### Task to carry out:
Keep the text of the data exactly as it is and omit each picture from the copy.

### Input data:
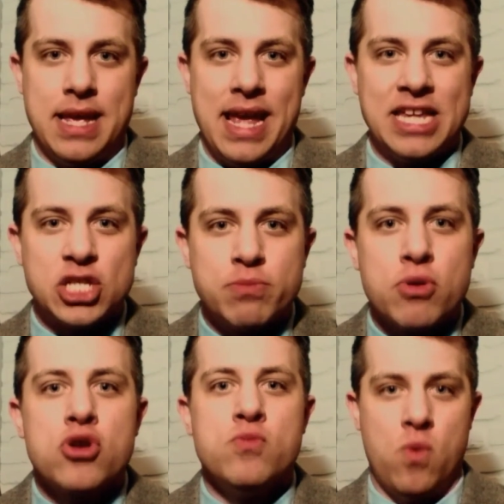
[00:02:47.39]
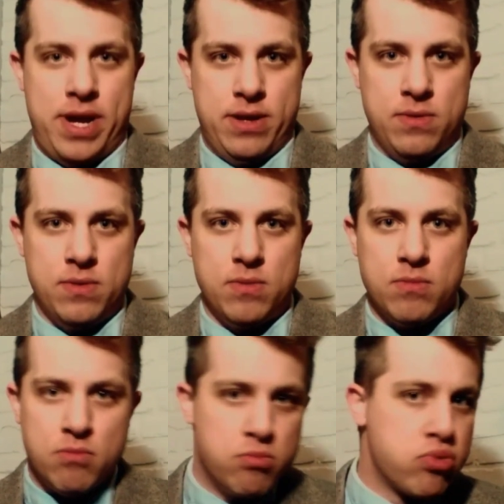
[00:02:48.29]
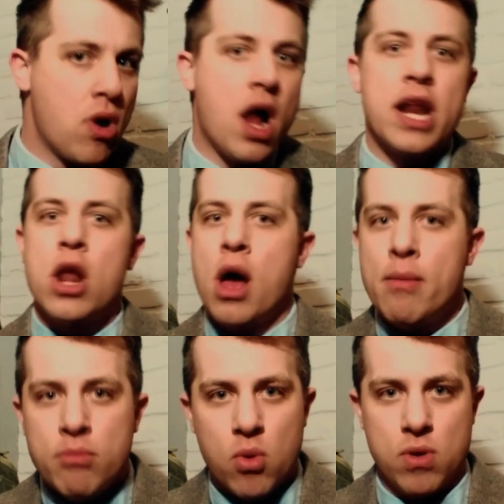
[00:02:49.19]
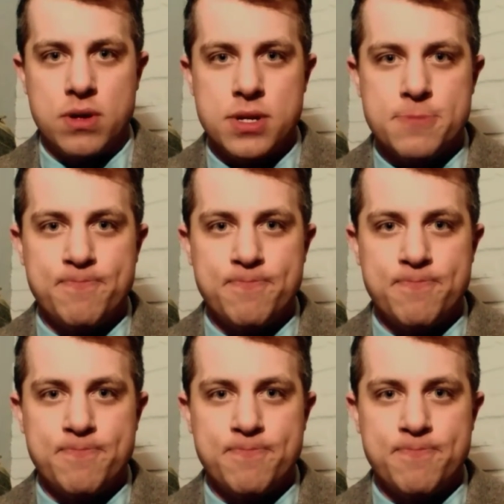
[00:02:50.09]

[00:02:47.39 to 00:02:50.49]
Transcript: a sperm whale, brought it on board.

### Finished task:
[00:02:47.39]
[00:02:48.29]
[00:02:49.19]
[00:02:50.09]

[00:02:47.39 to 00:02:50.49]
Transcript: a sperm whale, brought it on board.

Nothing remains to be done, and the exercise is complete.